As it happened, Buck’s hard-core expressed views on abortion–not even allowable in cases of rape or incest–combined with his support for an initiative that would even ban common forms of birth control left him in a horrible spot with women general election voters. Buck’s attempts to change the subject back to “what voters care about” wasn’t enough to overcome the revulsion the proper explanation of Buck’s views inspired in both women voters and social issue-averse independents, which inevitably forced Buck to flip-flop on key abortion-related policy positions he had previously campaigned on in the primary–including the “Personhood Amendment” itself.

The trouble is, Buck’s reversals on abortion issues came in the middle of flip-flops on a slew of issues that Buck had taken stands on during the primary, and that he had been captured on tape explicitly referencing at one time or another. At the same moment Buck was trying to reassure women voters that he doesn’t support banning The Pill, and wouldn’t be the guy who introduced a constitutional amendment overturning Roe v.
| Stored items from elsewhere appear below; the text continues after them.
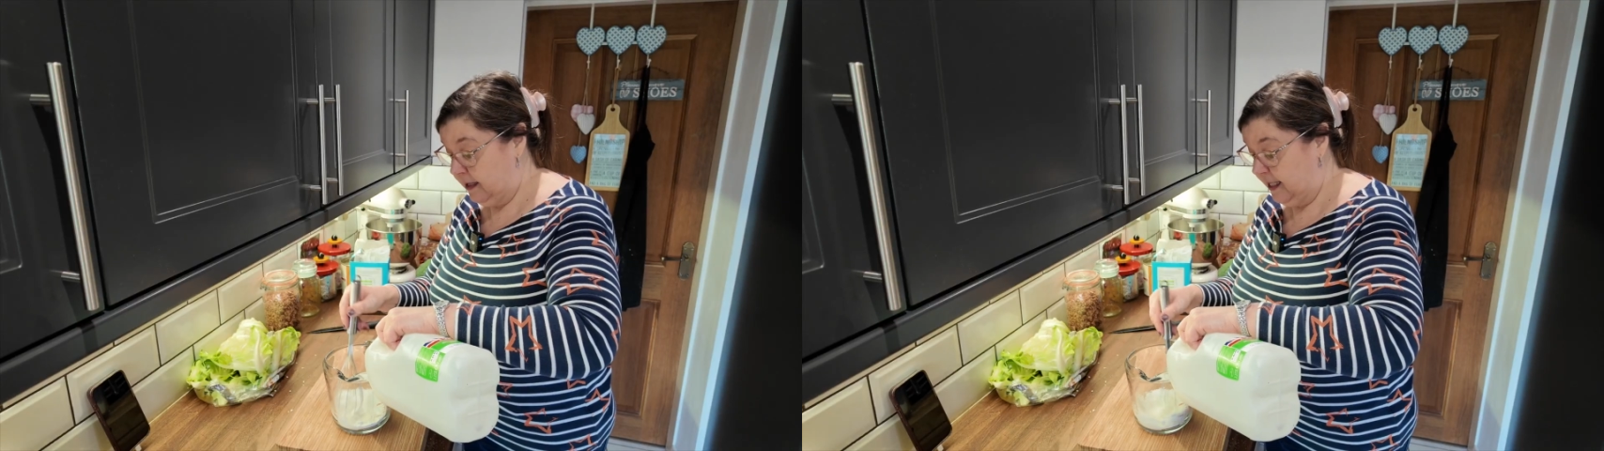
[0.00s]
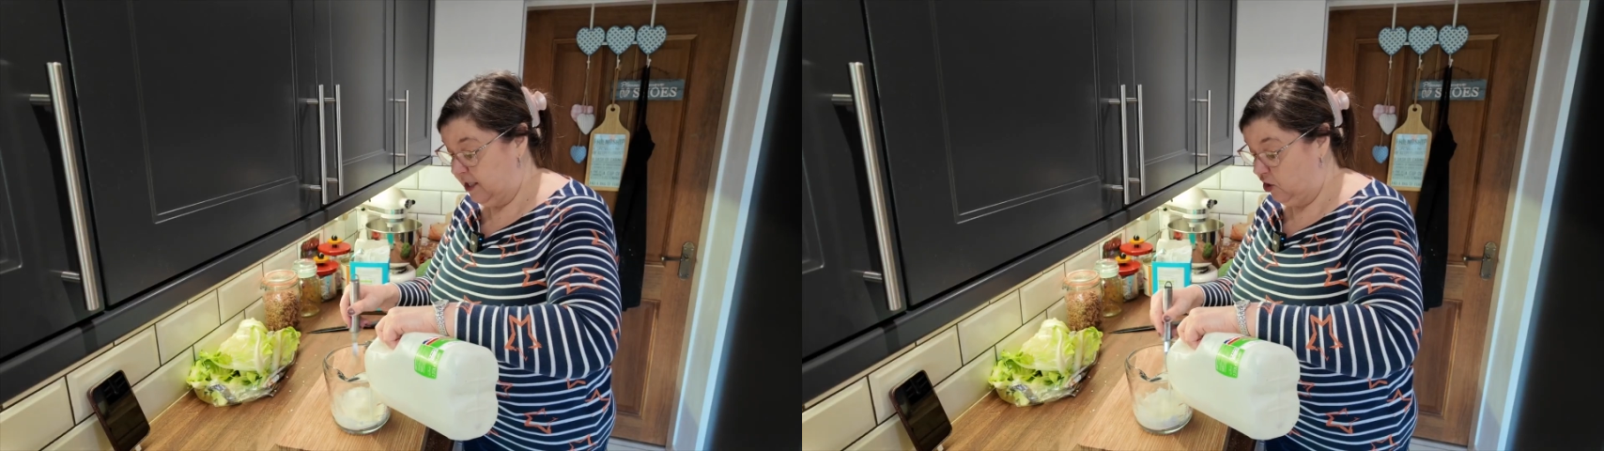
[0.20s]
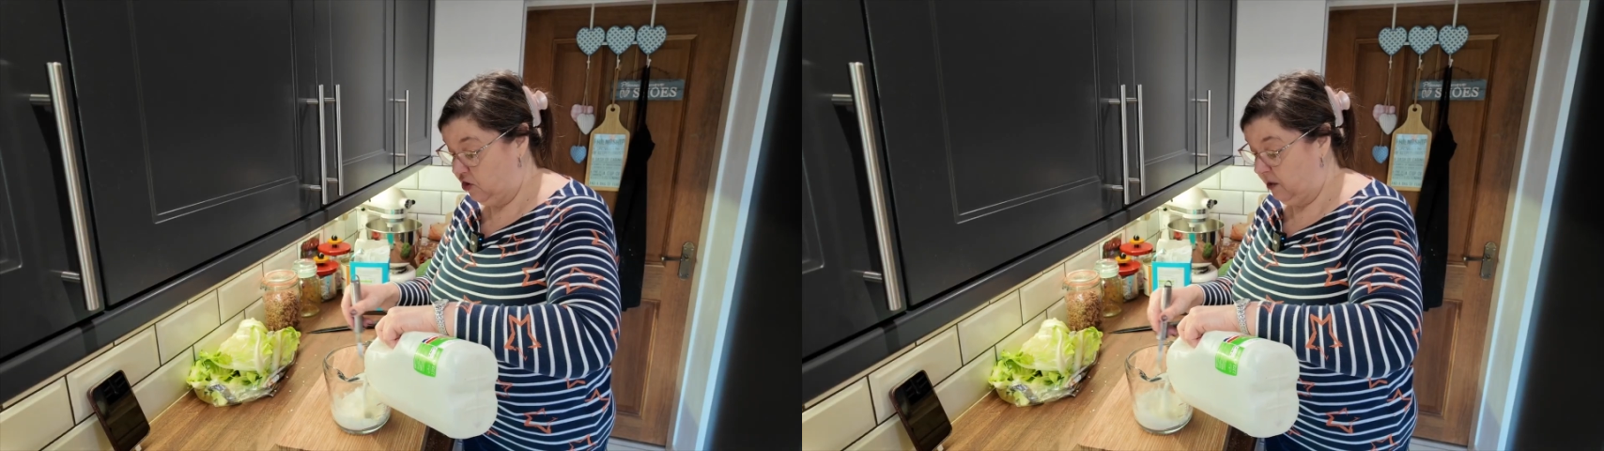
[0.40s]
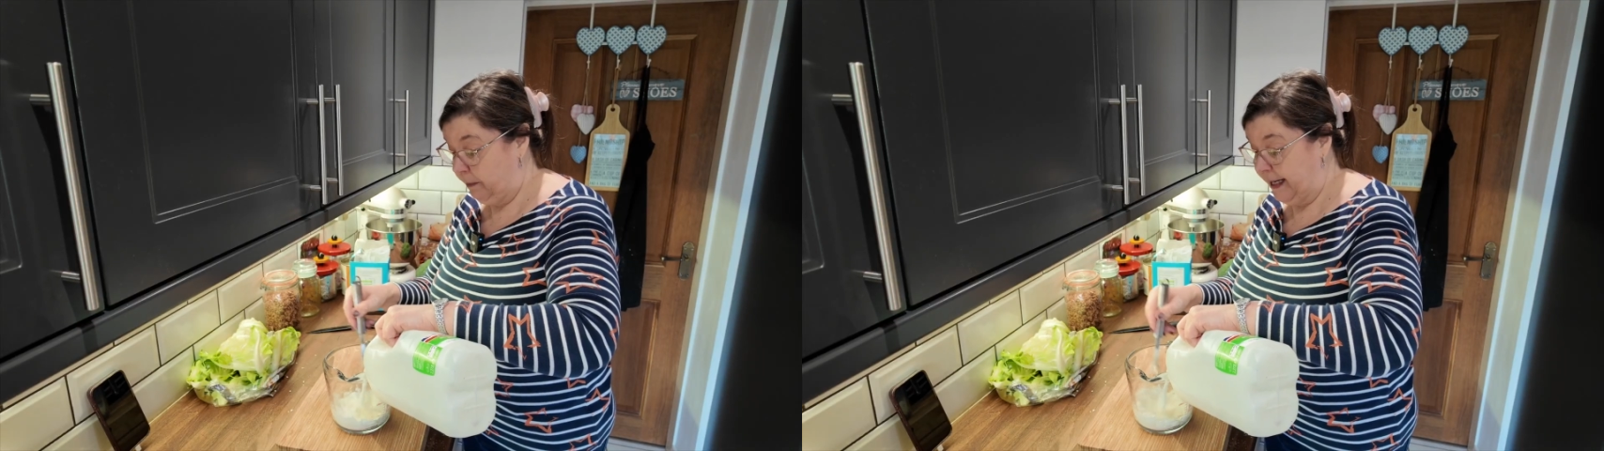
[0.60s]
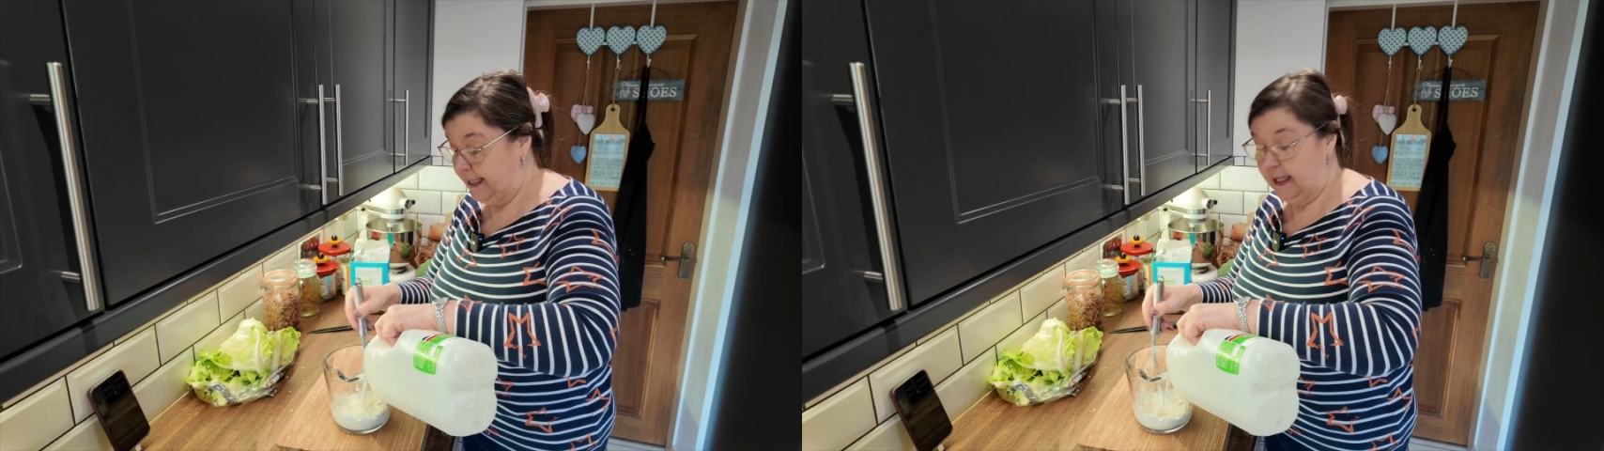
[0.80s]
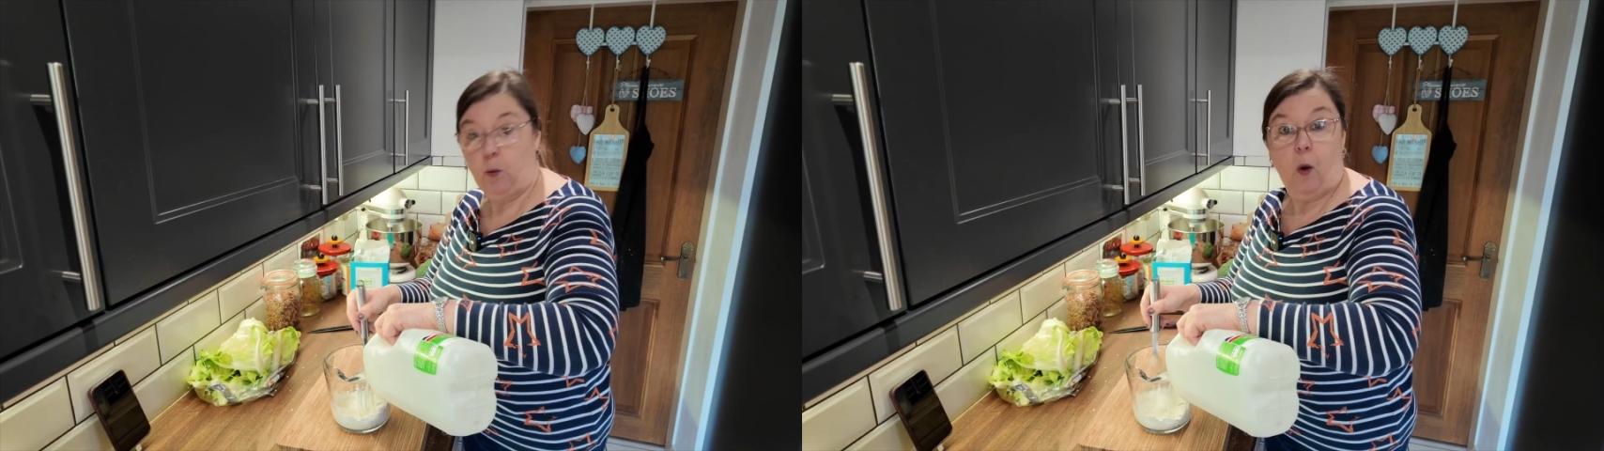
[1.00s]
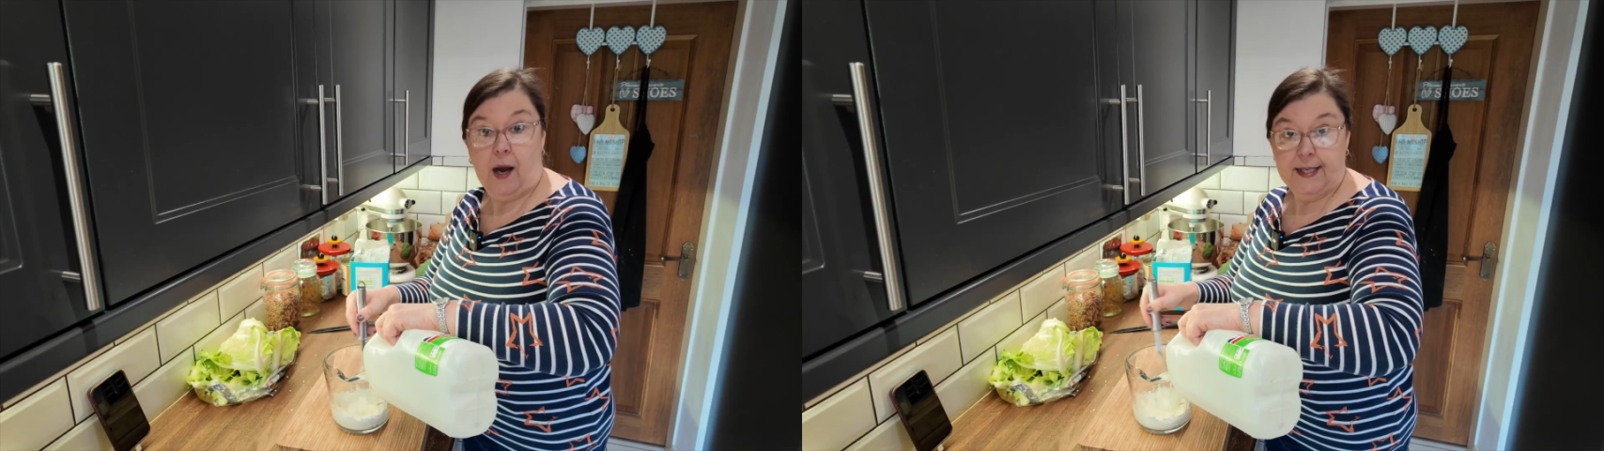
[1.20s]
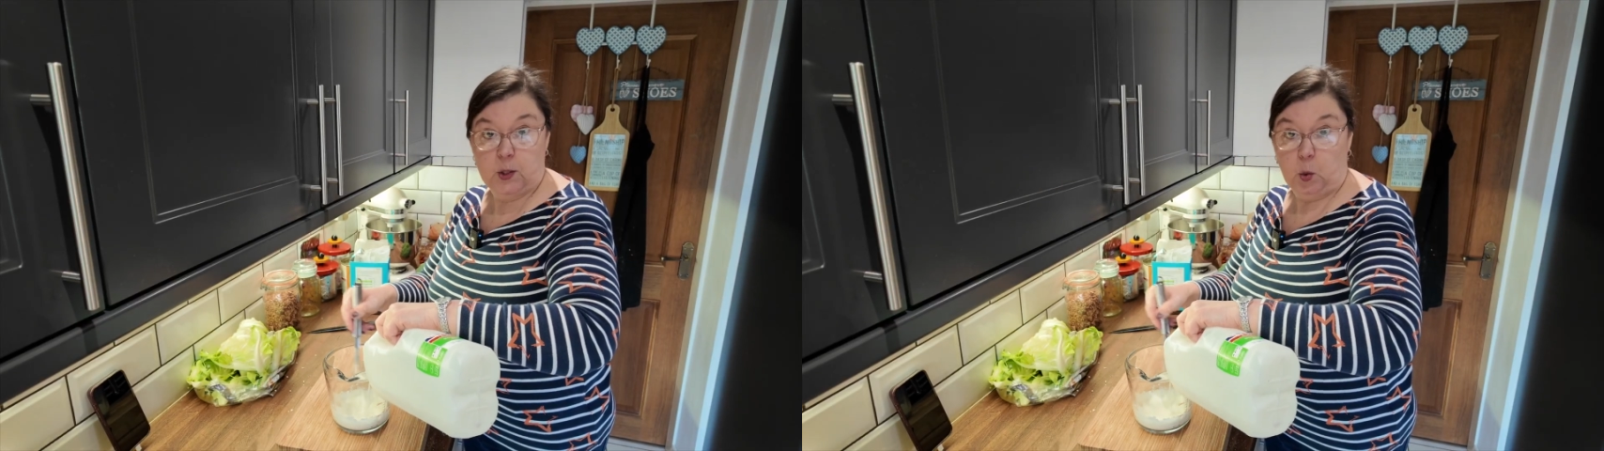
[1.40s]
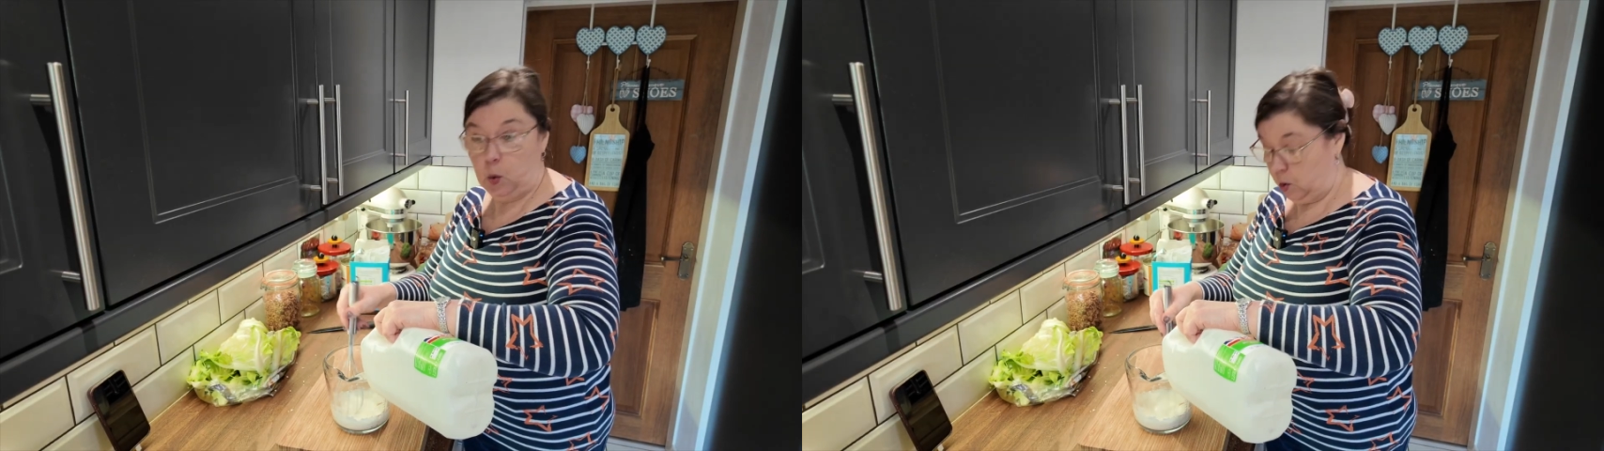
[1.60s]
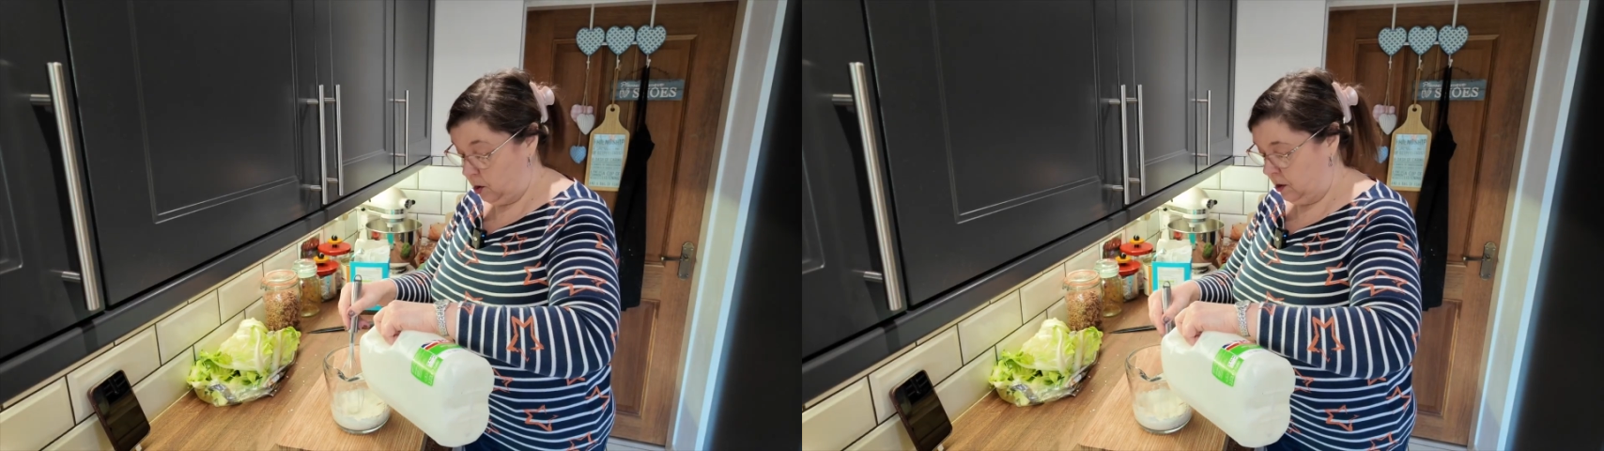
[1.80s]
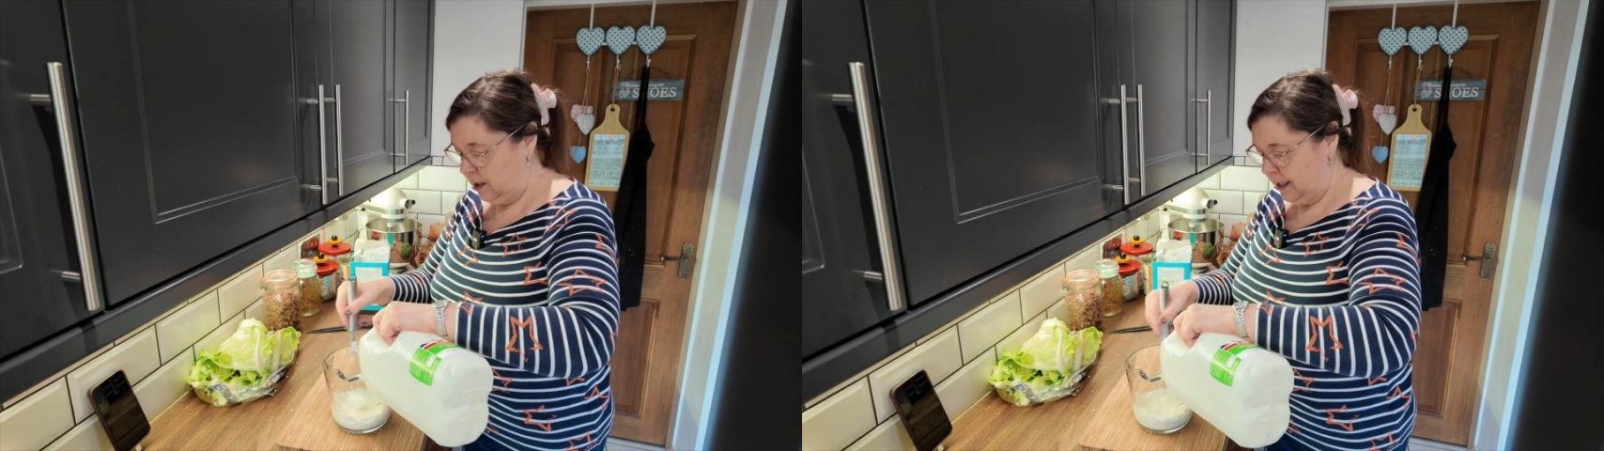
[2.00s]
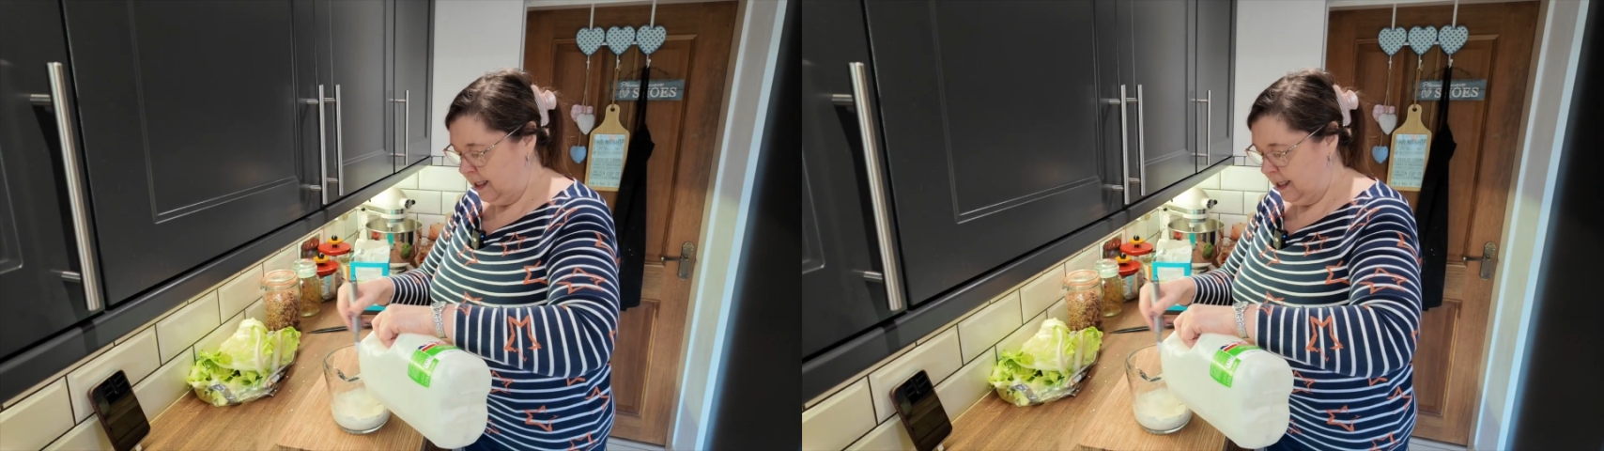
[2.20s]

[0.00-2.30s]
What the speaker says: This is just a basic white sauce,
Wade, both contrary to specific things he had said during the primary, he was also “Buckpedaling” on opposing the democratic election of Senators, a national sales tax, the Bush tax cuts, privatizing Social Security and Medicare

This is how unsteadiness on an individual issue reaches beyond a narrowly targeted audience, and becomes a trust problem. It’s what happened to GOP gubernatorial candidate “Both Ways Bob” Beauprez in 2006. The small problems aggregate–the 17th Amendment, by itself, is not going to turn out voters against Buck. A national sales tax, in and of itself, won’t matter either. Social Security and Medicare could be a little worse, but once you combine all of these, and unsteadiness on an issue like abortion for good measure? What you’ve got then is a candidate who voters can’t trust on any issue, who looks like he’ll say anything to get elected, and who women voters cannot place any faith in as he assures them that what he said before about their bodies isn’t true anymore.

Like we said at the beginning, what this presents, in the next two critical weeks of framing, is an opening to ruin Buck with voters beyond the focus on women in the suburbs–but still driven by the messaging aimed at them. If Norton had won the primary, the applicability of all of this would be sharply reduced, and the Democrats would not have this wedge to open up more wedges with. Beyond the obvious affinity, Norton had less to reverse herself on from the primary overall than Buck did, if for no other reason than her sticking to vague boilerplate on the campaign trail. But the bottom line is the same–the disparity between men’s versus women’s support for Ken Buck would not exist with Norton, and this race would probably be over.

Epilogue: we’ve heard a rumor from several credible sources now about an Equal Employment Opportunity Commission (EEOC) complaint against Buck in his past record that could shortly be disclosed “October surprise” style.  We’ve been told that newspapers and at least one Denver television station are actively working this story. To be clear, the specific details of this have not been disclosed to us, even on background, except that it involves a complaint and a settlement. But we’re told it could further damagingly reinforce Buck’s problems with women voters.